Uplift and Subsidence

The Iceland plume exerted a major control on the uplift and subsidence pattern in the continental regions adjacent to the North Atlantic rift, leading to episodes of considerable.erosion and of marked changes of sediments accumulated in the basins. It did so in two main ways.

First, transient uplift was caused by the arrival beneath the lithosphere of the abnormally hot, and therefore less dense, mantle of the plume. Maximum uplift of 2000 meters or more occurred close to the plume center, but even hundreds of kilometers away in the North Sea, the uplift reached hundreds of meters. This uplift was only transient, since as the region moved away from the plume, or the mantle temperature decreased back to normal, the cause of the uplift was removed.

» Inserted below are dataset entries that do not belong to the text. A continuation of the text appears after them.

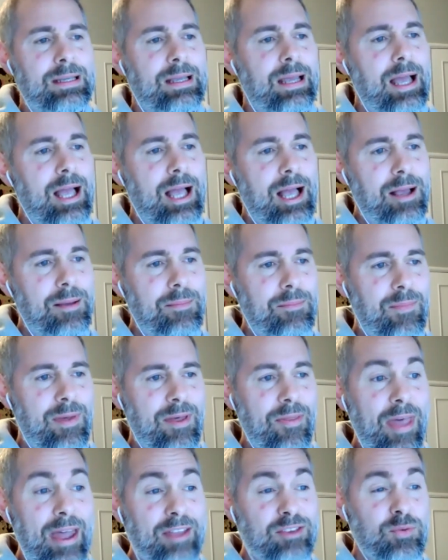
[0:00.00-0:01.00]
Um, and
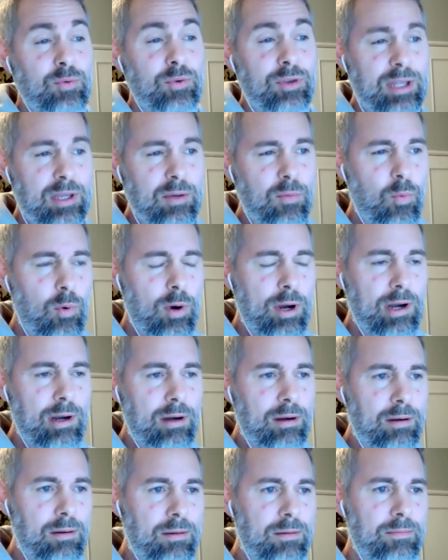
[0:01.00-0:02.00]
that's really
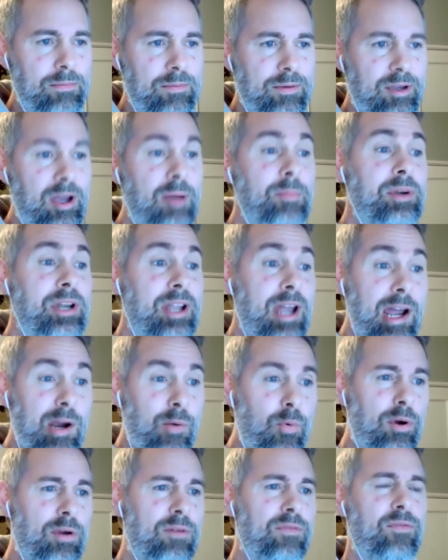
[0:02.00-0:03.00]
where the company I
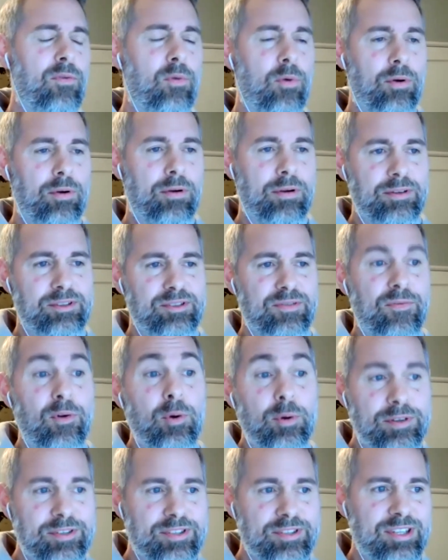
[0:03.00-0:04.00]
work for is
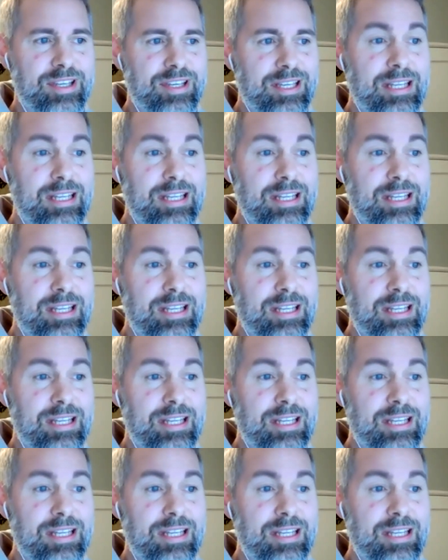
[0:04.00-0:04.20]
focusing and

The second main cause of uplift was the addition of new igneous material to the crust. The uplift from this crustal thickening is permanent. Near the Atlantic rift zone the uplift was sufficient to initially negate the subsidence caused by lithospheric stretching and subsidence, causing even greatly rifted areas to remain at or above sea level until post-rift thermal cooling of the underlying mantle allowed subsidence (Fig. 3).

Unsteady Plume Flow

The Iceland plume itself is likely to have varied in both temperature and in flow rate throughout its history. In particular, it was probably hotter and extended as a sheet over a  greater area when it first initiated at about 62 Ma than it did subsequently in its mature stage, as at present. This caused transient effects of far-flung uplift, of huge melt production and of rifting in the late Paleocene. Subsequently the plume flow has varied on a time-scale of a few million years, best seen by the V-shaped ridges of thickened crust formed in the oceanic crust of the present North Atlantic. This has caused cyclic episodes of uplift and subsidence, and modification of the oceanographic currents as barriers have been elevated and then subsided again in response to variations in the mantle plume temperature of the order of 30°C.